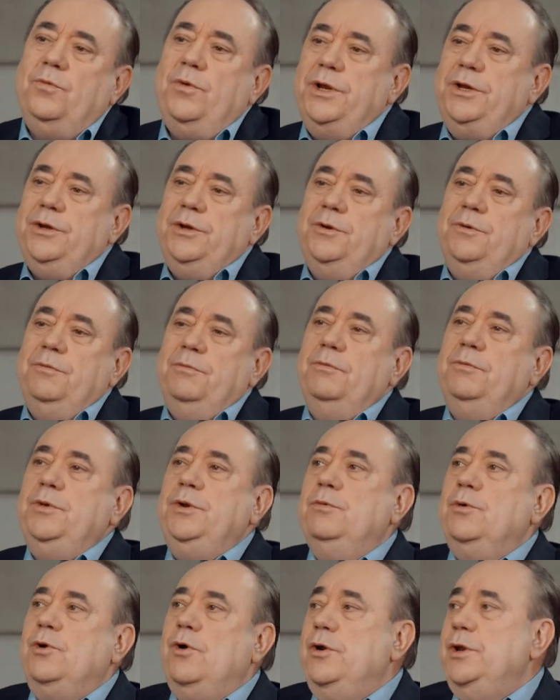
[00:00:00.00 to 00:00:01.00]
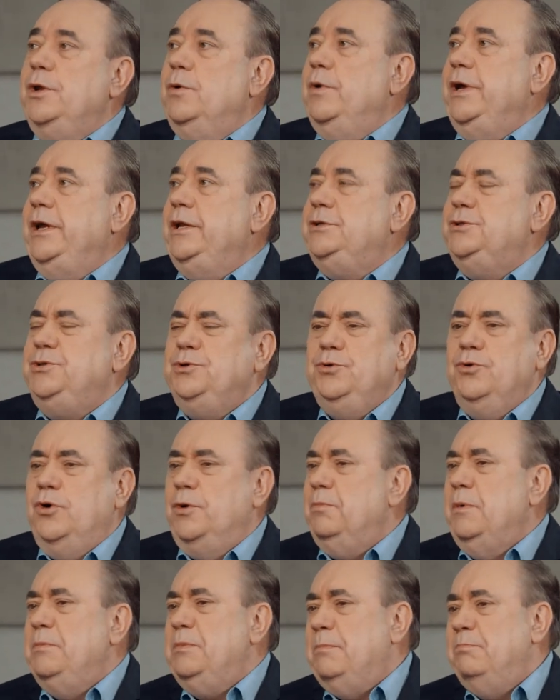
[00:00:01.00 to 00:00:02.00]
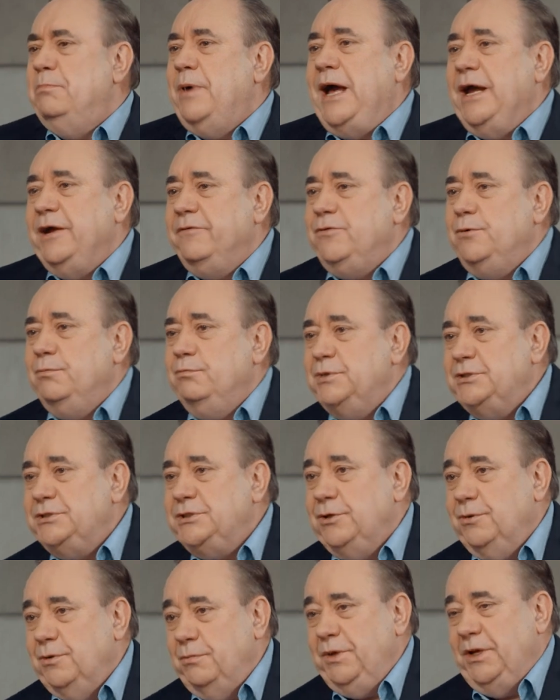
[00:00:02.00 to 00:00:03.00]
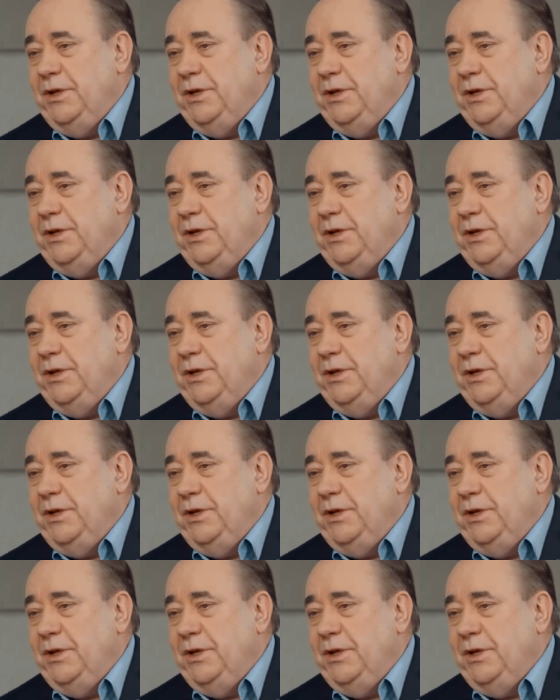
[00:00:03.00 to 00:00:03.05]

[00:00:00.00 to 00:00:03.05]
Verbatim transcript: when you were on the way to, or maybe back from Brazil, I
━━━━━━
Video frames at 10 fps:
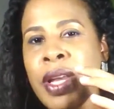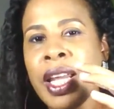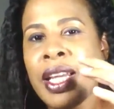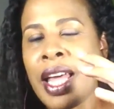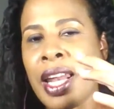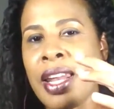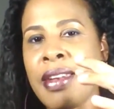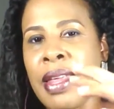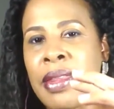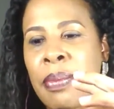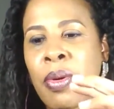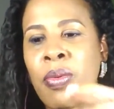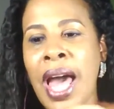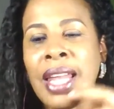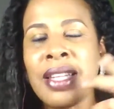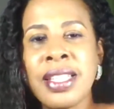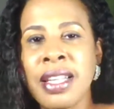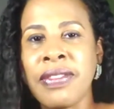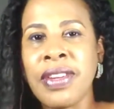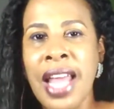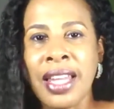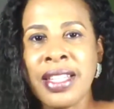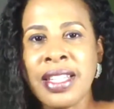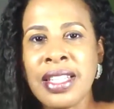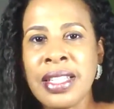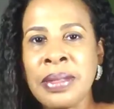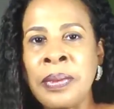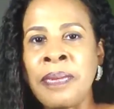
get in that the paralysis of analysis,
━━━━━━
* [Problem to solve]:
Look above for the line with "[00:00:00.00 to 00:00:01.00]" and copy exactly from it through the line with "Verbatim transcript: when", both included. Omit the pictures.

* [Output for this exercise]:
[00:00:00.00 to 00:00:01.00]
[00:00:01.00 to 00:00:02.00]
[00:00:02.00 to 00:00:03.00]
[00:00:03.00 to 00:00:03.05]

[00:00:00.00 to 00:00:03.05]
Verbatim transcript: when you were on the way to, or maybe back from Brazil, I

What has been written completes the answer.